The range runs from the line containing "(933.17 s to 933.62 s)" through the last line of the material below; retype it exactly, leaving out the pictures.

########

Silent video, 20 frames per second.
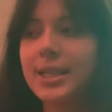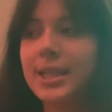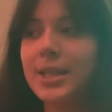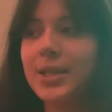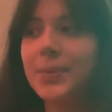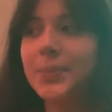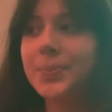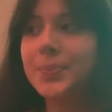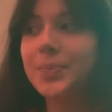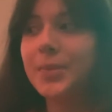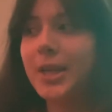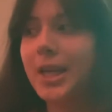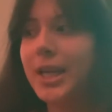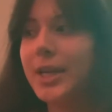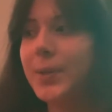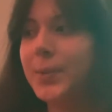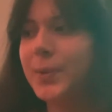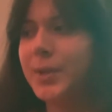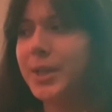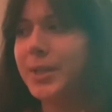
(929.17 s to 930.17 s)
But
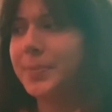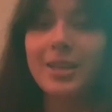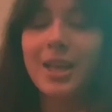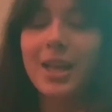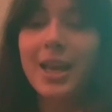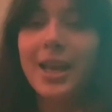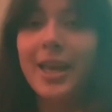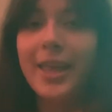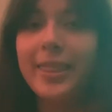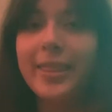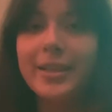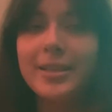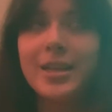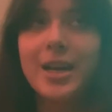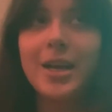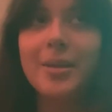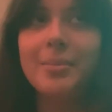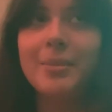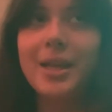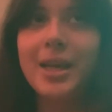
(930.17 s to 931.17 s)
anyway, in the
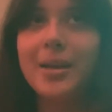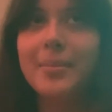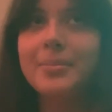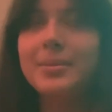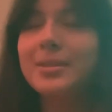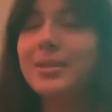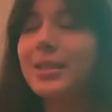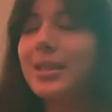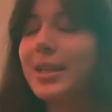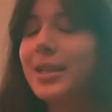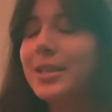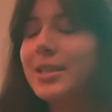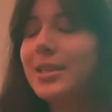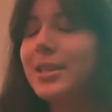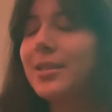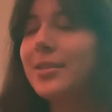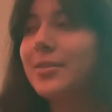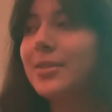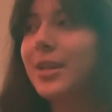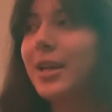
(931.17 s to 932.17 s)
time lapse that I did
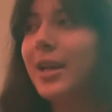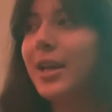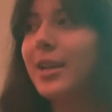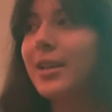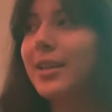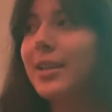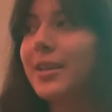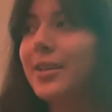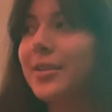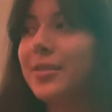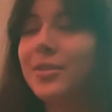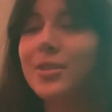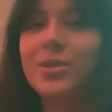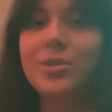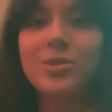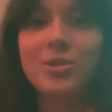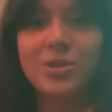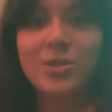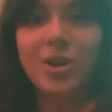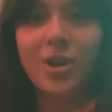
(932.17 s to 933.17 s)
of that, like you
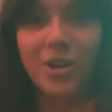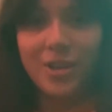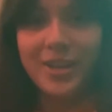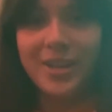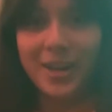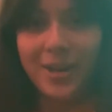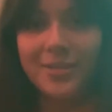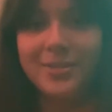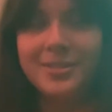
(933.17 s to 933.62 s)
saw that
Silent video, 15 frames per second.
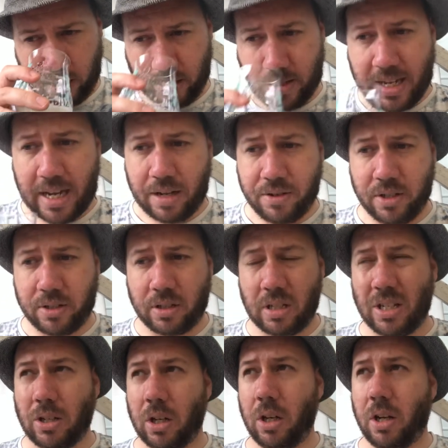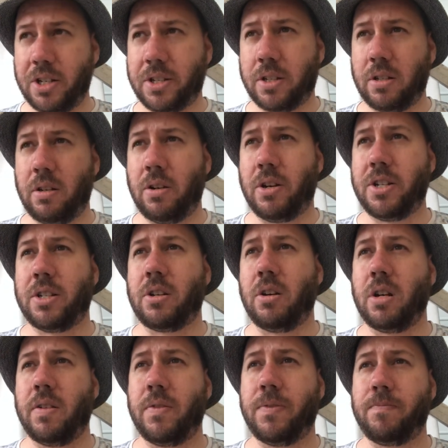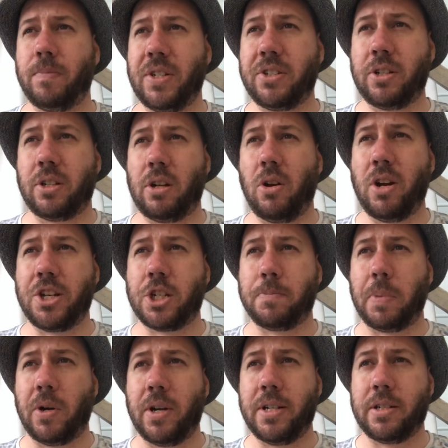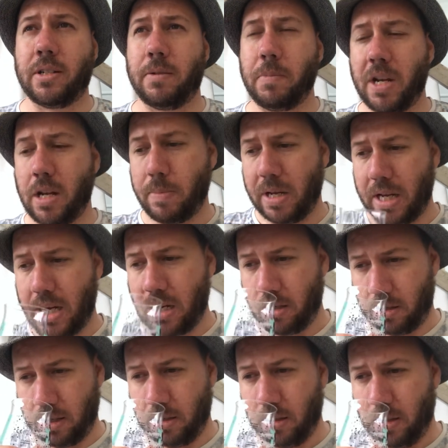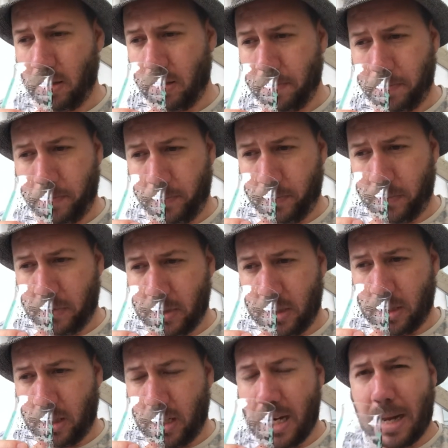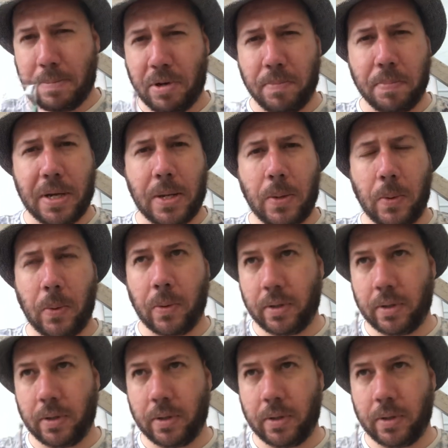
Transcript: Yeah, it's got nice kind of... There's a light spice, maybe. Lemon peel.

########

▶ Answer area
(933.17 s to 933.62 s)
saw that
Silent video, 15 frames per second.
Transcript: Yeah, it's got nice kind of... There's a light spice, maybe. Lemon peel.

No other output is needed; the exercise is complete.